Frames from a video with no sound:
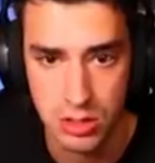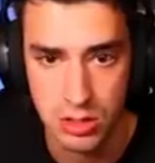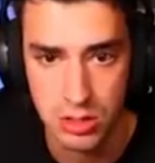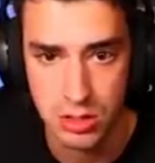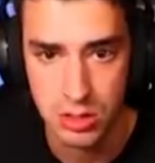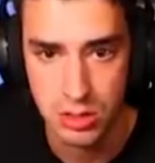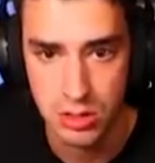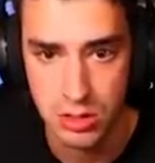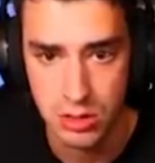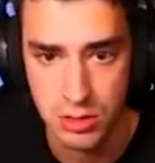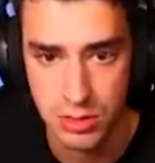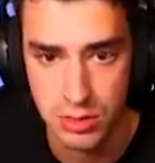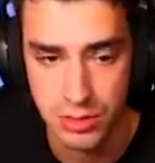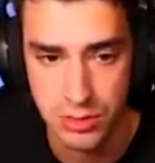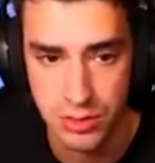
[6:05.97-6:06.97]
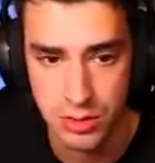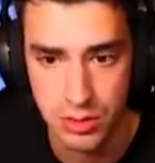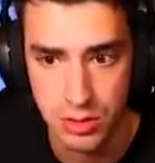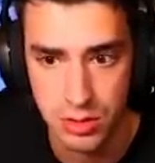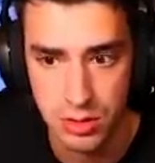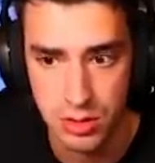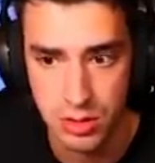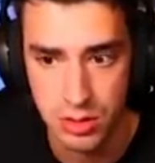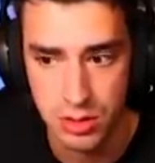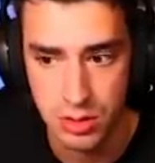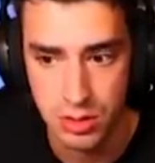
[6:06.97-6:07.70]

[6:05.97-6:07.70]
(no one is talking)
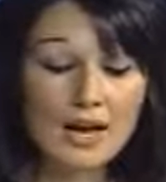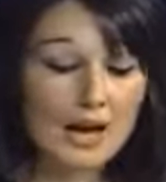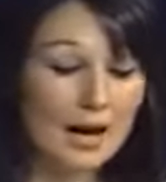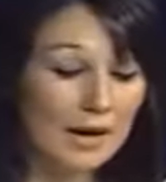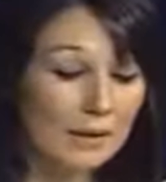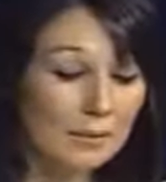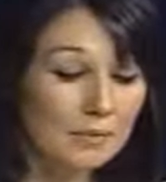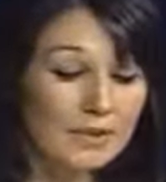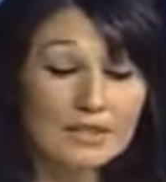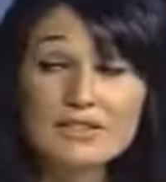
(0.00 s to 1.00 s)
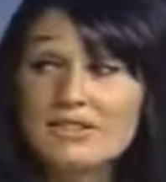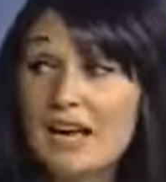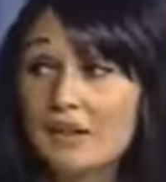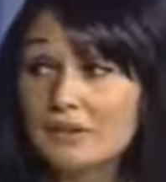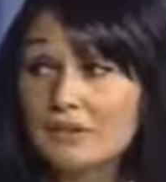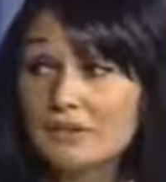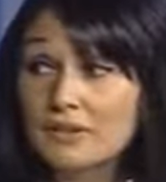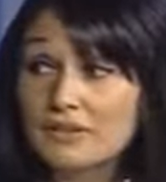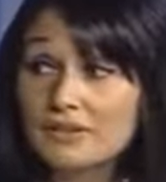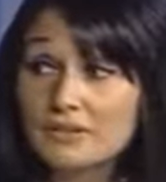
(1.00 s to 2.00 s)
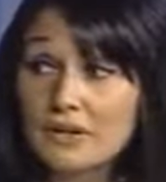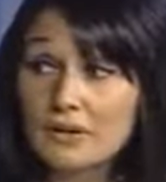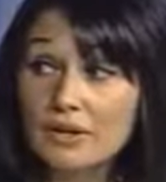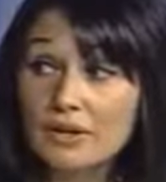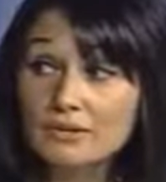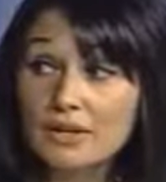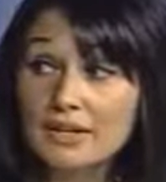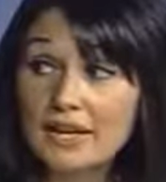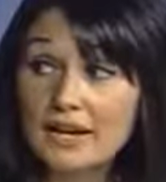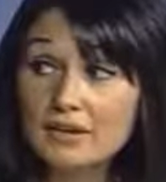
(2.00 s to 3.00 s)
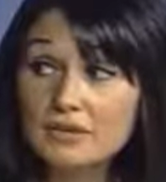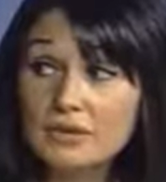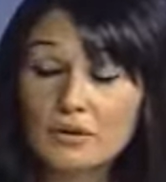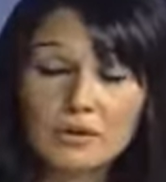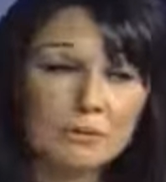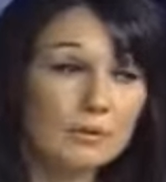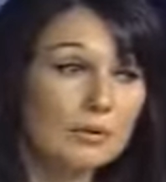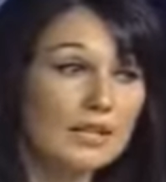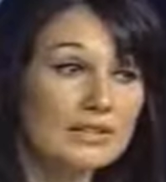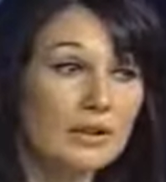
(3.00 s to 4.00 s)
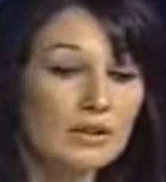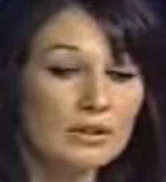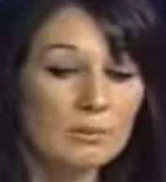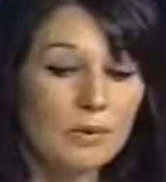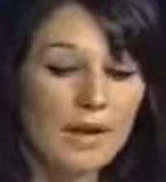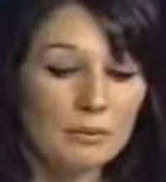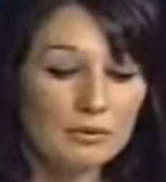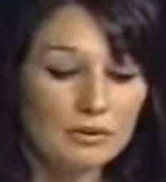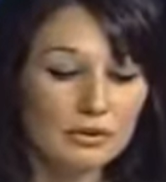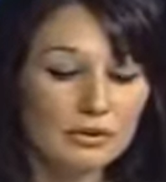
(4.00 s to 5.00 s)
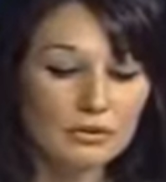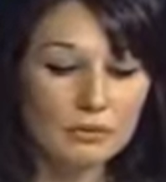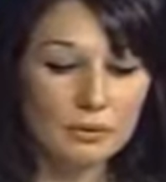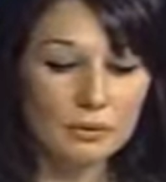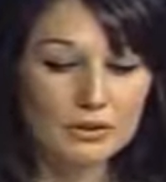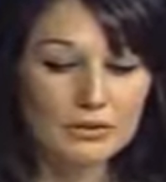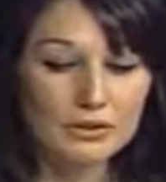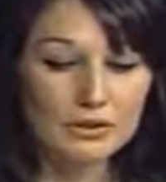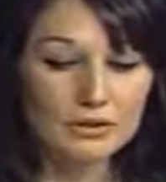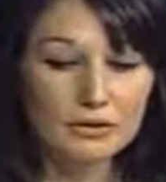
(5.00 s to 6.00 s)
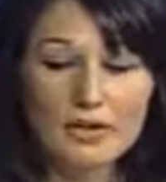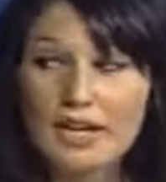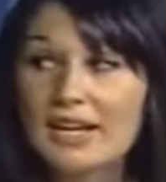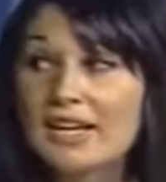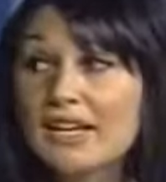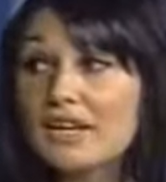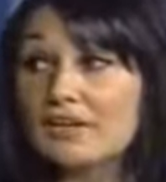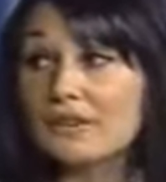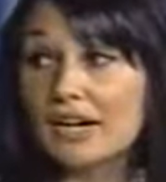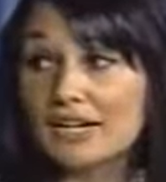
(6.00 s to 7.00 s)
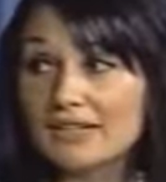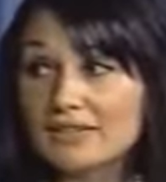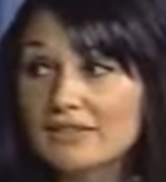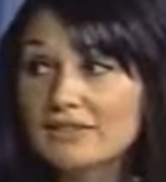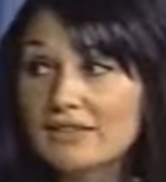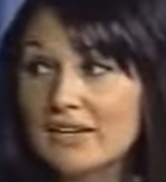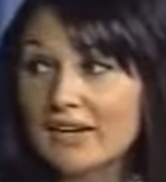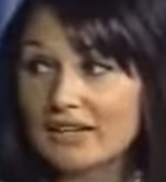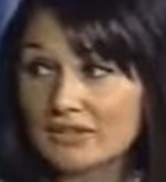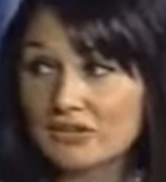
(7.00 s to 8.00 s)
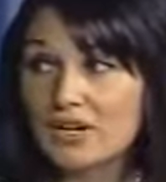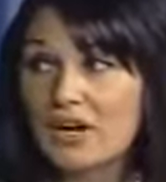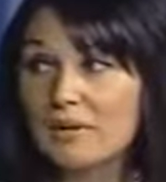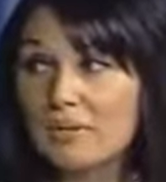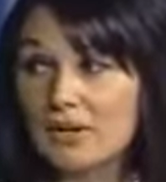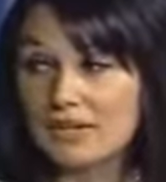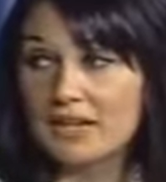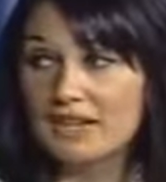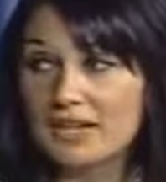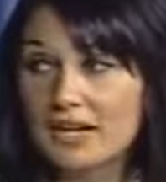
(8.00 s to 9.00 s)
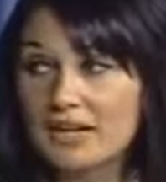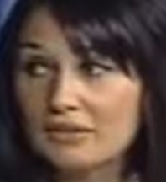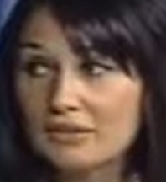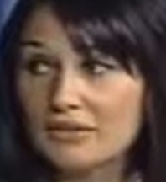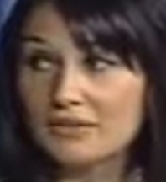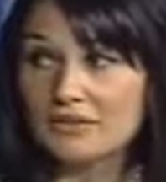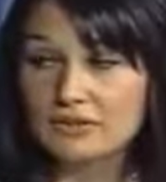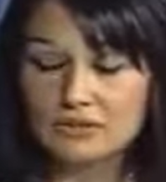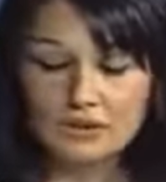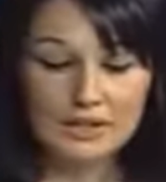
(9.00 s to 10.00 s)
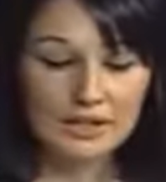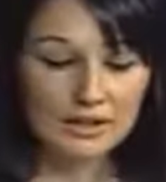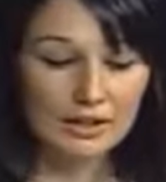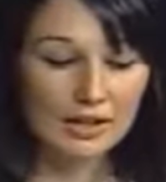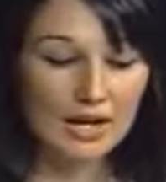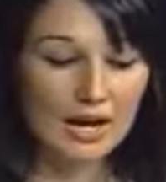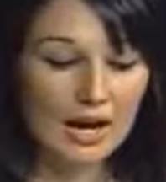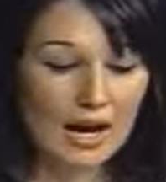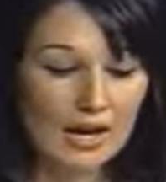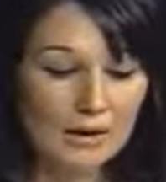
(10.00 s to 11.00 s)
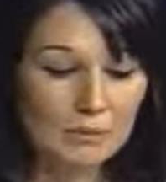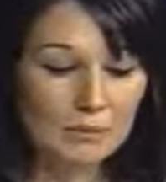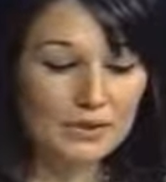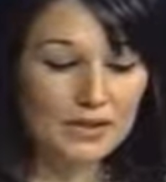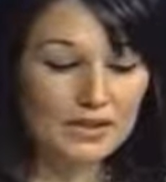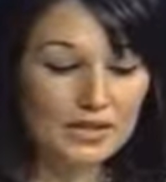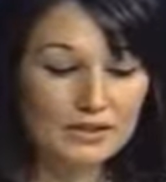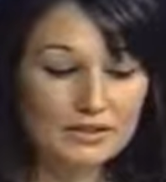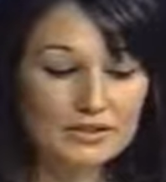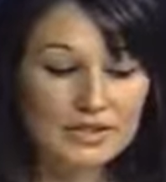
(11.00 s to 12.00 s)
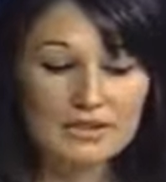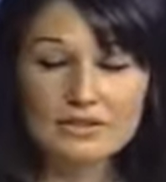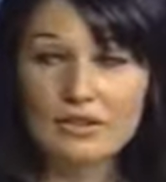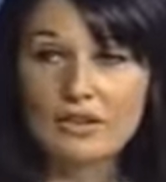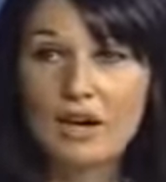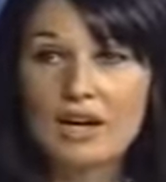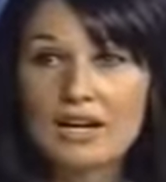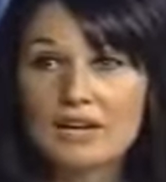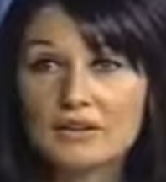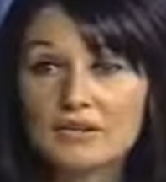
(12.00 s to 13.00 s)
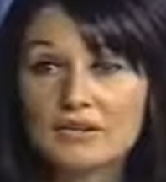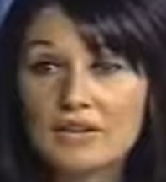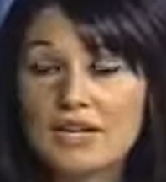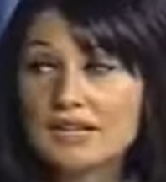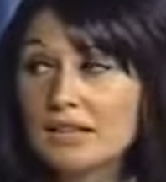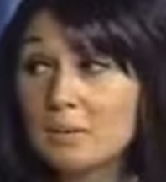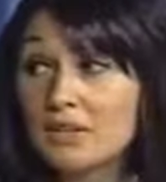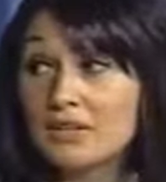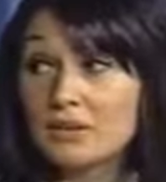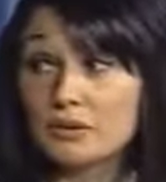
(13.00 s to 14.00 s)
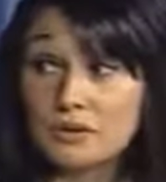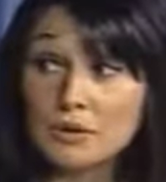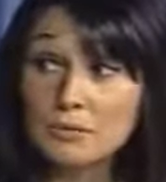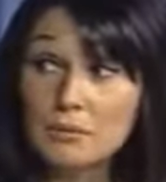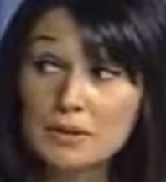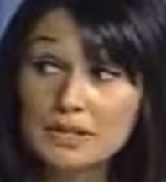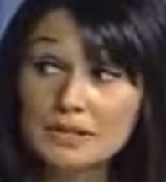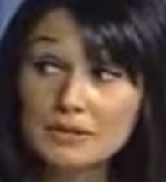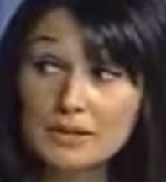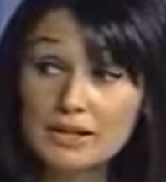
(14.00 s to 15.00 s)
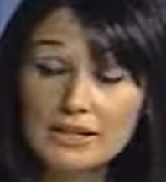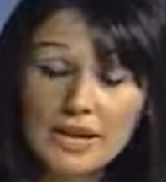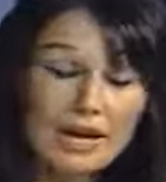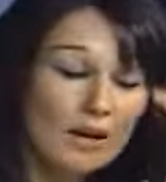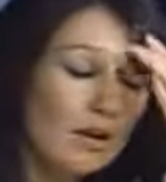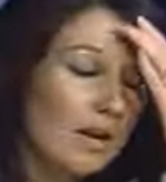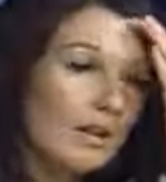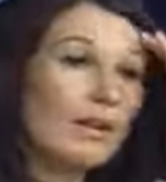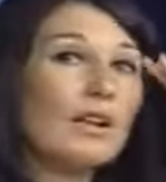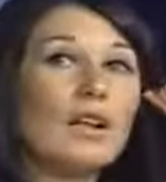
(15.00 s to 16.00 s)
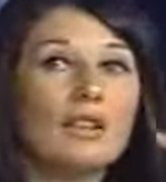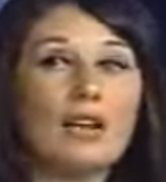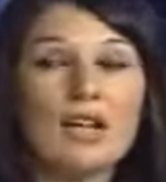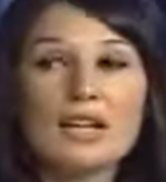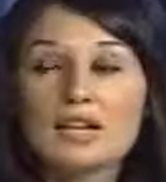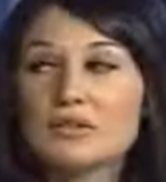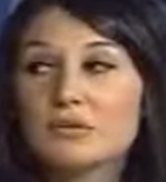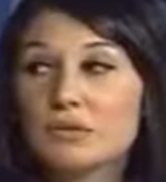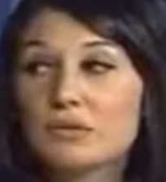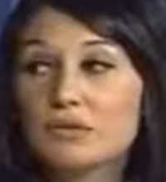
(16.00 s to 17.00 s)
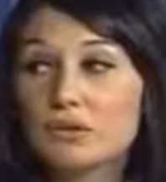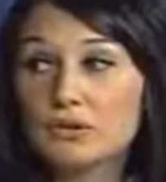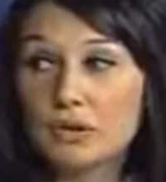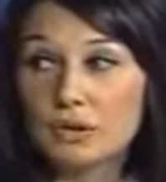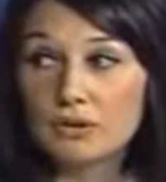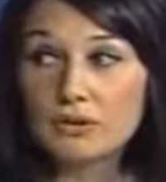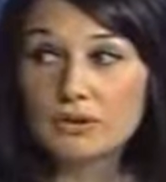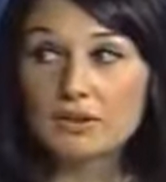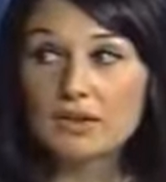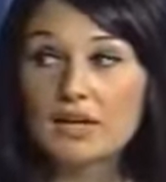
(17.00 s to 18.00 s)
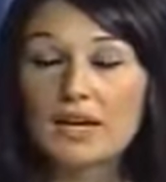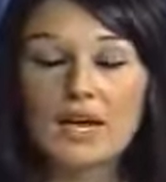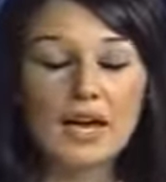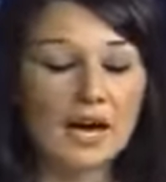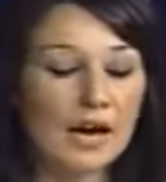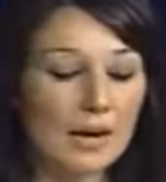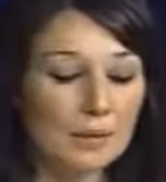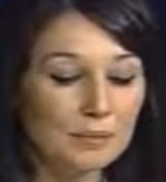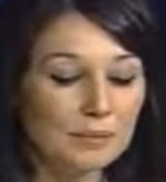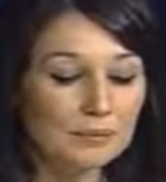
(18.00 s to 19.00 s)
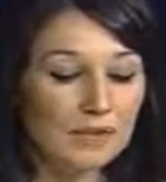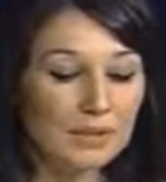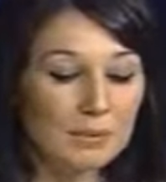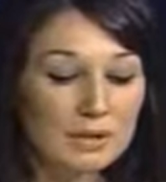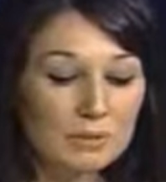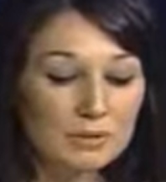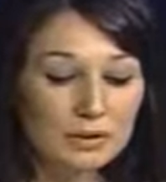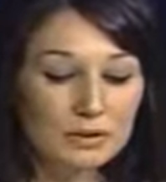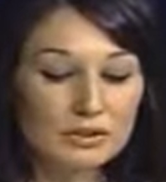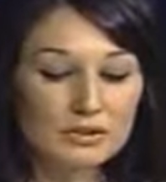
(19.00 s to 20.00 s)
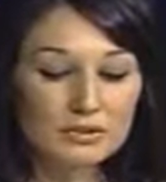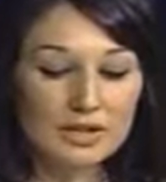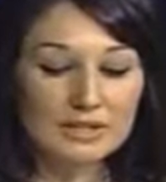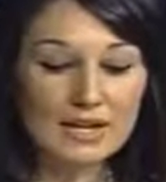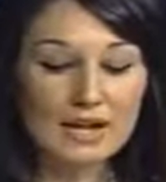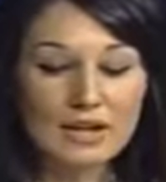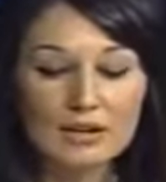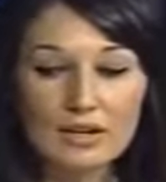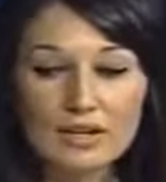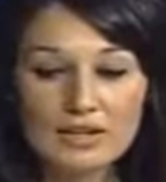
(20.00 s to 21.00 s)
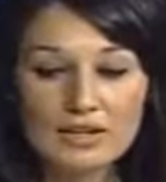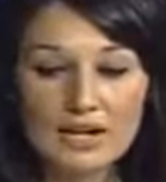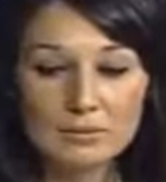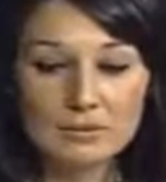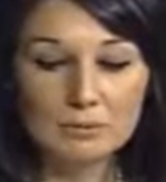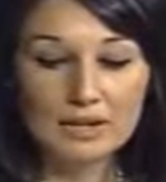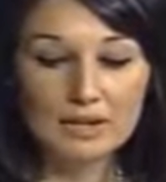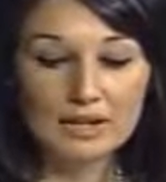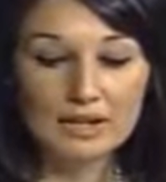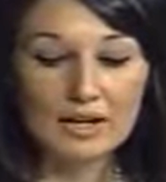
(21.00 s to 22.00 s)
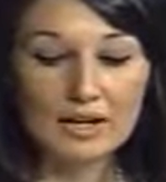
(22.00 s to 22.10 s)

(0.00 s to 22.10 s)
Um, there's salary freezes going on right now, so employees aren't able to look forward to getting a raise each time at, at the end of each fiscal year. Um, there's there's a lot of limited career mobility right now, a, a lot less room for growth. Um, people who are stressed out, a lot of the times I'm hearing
□ □ □
■ Problem
Restate, word for word, the entries above, dropping any picture.

■ Your solution
Frames from a video with no sound:
[6:05.97-6:06.97]
[6:06.97-6:07.70]

[6:05.97-6:07.70]
(no one is talking)
(0.00 s to 1.00 s)
(1.00 s to 2.00 s)
(2.00 s to 3.00 s)
(3.00 s to 4.00 s)
(4.00 s to 5.00 s)
(5.00 s to 6.00 s)
(6.00 s to 7.00 s)
(7.00 s to 8.00 s)
(8.00 s to 9.00 s)
(9.00 s to 10.00 s)
(10.00 s to 11.00 s)
(11.00 s to 12.00 s)
(12.00 s to 13.00 s)
(13.00 s to 14.00 s)
(14.00 s to 15.00 s)
(15.00 s to 16.00 s)
(16.00 s to 17.00 s)
(17.00 s to 18.00 s)
(18.00 s to 19.00 s)
(19.00 s to 20.00 s)
(20.00 s to 21.00 s)
(21.00 s to 22.00 s)
(22.00 s to 22.10 s)

(0.00 s to 22.10 s)
Um, there's salary freezes going on right now, so employees aren't able to look forward to getting a raise each time at, at the end of each fiscal year. Um, there's there's a lot of limited career mobility right now, a, a lot less room for growth. Um, people who are stressed out, a lot of the times I'm hearing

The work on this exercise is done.